• Exercise brief:
Your answer should be an exact copy of the lines from the one containing "[0:04.00-0:05.00]" through the last line of the records below, without any pictures.

Dataset entries:

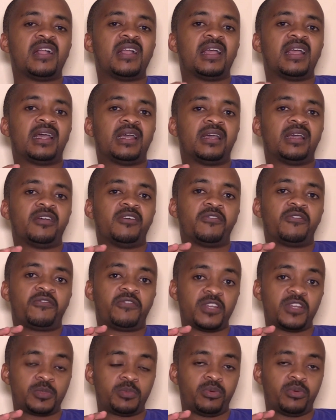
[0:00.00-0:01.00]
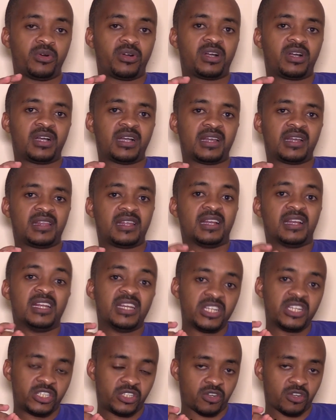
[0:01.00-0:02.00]
Facebook, the
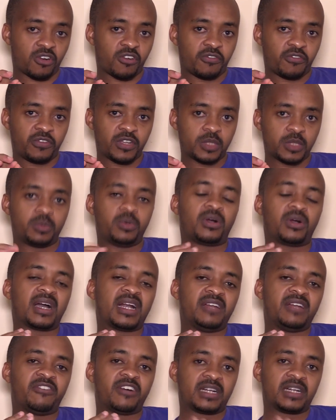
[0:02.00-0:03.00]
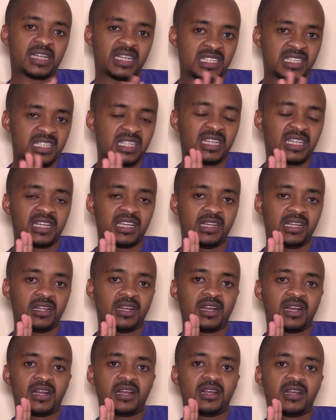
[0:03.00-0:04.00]
reach of Facebook advertising
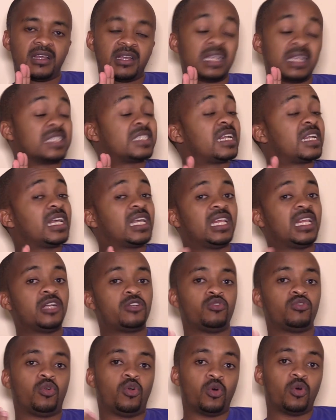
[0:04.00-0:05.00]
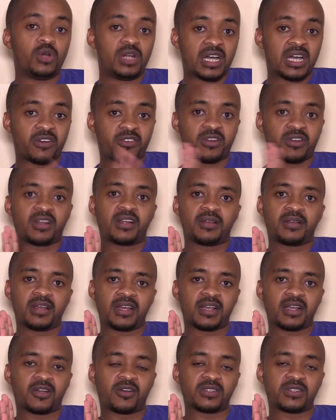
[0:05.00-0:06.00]
is likely to go down,
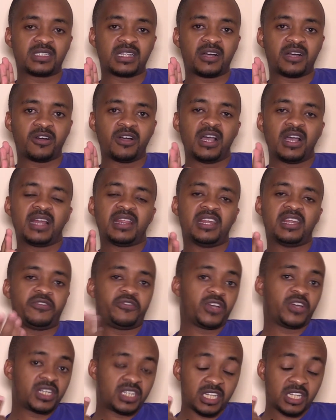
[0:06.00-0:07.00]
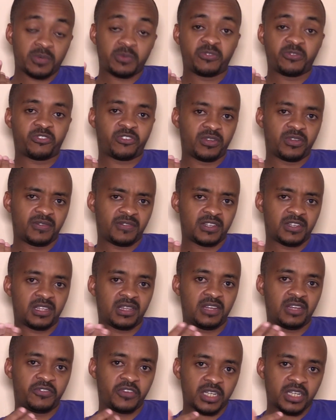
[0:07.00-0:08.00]
because now the
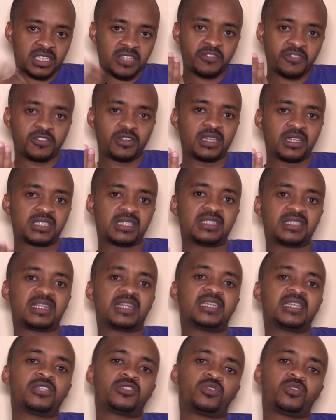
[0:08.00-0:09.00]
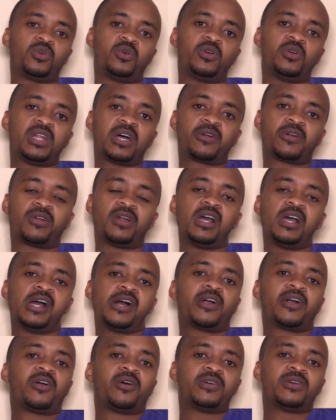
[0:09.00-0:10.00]
effectiveness is likely to go down,
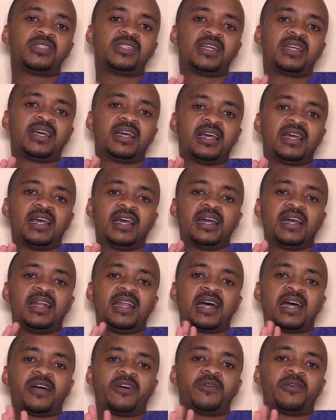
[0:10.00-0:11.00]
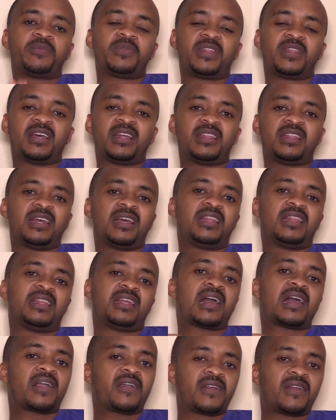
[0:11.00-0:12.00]
because now the
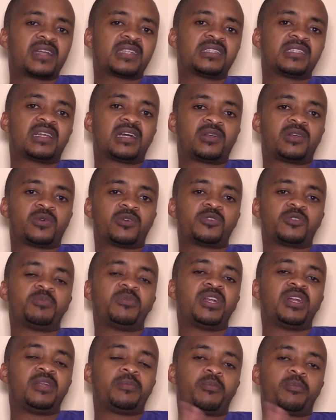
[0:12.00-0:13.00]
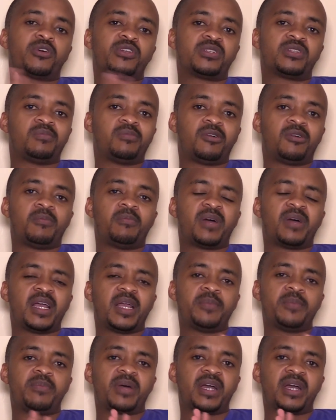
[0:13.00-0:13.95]
accuracy that was made possible by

• Written reply:
[0:04.00-0:05.00]
[0:05.00-0:06.00]
is likely to go down,
[0:06.00-0:07.00]
[0:07.00-0:08.00]
because now the
[0:08.00-0:09.00]
[0:09.00-0:10.00]
effectiveness is likely to go down,
[0:10.00-0:11.00]
[0:11.00-0:12.00]
because now the
[0:12.00-0:13.00]
[0:13.00-0:13.95]
accuracy that was made possible by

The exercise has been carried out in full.